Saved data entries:
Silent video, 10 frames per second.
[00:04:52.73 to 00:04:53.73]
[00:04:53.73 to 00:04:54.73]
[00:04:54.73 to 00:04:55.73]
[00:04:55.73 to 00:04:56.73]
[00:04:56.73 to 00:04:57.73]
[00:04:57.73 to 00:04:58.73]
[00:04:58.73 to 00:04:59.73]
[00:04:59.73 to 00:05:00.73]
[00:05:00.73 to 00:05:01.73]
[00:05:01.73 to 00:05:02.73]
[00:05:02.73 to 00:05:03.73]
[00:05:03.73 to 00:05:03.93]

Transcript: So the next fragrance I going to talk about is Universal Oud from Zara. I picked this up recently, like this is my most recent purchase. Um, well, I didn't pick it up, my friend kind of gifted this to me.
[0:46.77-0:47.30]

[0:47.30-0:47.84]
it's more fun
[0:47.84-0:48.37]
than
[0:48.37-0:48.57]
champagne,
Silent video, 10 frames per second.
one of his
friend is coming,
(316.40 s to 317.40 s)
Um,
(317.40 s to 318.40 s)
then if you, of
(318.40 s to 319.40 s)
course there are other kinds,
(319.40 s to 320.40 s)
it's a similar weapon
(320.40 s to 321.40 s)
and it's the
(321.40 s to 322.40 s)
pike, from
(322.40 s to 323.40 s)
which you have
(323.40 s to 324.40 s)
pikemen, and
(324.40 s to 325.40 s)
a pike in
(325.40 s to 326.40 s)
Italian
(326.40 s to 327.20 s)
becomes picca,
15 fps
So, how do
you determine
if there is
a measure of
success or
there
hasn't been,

EXERCISE AIM: Every line of the data above should be retyped precisely.

TASK SOLUTION:
Silent video, 10 frames per second.
[00:04:52.73 to 00:04:53.73]
[00:04:53.73 to 00:04:54.73]
[00:04:54.73 to 00:04:55.73]
[00:04:55.73 to 00:04:56.73]
[00:04:56.73 to 00:04:57.73]
[00:04:57.73 to 00:04:58.73]
[00:04:58.73 to 00:04:59.73]
[00:04:59.73 to 00:05:00.73]
[00:05:00.73 to 00:05:01.73]
[00:05:01.73 to 00:05:02.73]
[00:05:02.73 to 00:05:03.73]
[00:05:03.73 to 00:05:03.93]

Transcript: So the next fragrance I going to talk about is Universal Oud from Zara. I picked this up recently, like this is my most recent purchase. Um, well, I didn't pick it up, my friend kind of gifted this to me.
[0:46.77-0:47.30]

[0:47.30-0:47.84]
it's more fun
[0:47.84-0:48.37]
than
[0:48.37-0:48.57]
champagne,
Silent video, 10 frames per second.
one of his
friend is coming,
(316.40 s to 317.40 s)
Um,
(317.40 s to 318.40 s)
then if you, of
(318.40 s to 319.40 s)
course there are other kinds,
(319.40 s to 320.40 s)
it's a similar weapon
(320.40 s to 321.40 s)
and it's the
(321.40 s to 322.40 s)
pike, from
(322.40 s to 323.40 s)
which you have
(323.40 s to 324.40 s)
pikemen, and
(324.40 s to 325.40 s)
a pike in
(325.40 s to 326.40 s)
Italian
(326.40 s to 327.20 s)
becomes picca,
15 fps
So, how do
you determine
if there is
a measure of
success or
there
hasn't been,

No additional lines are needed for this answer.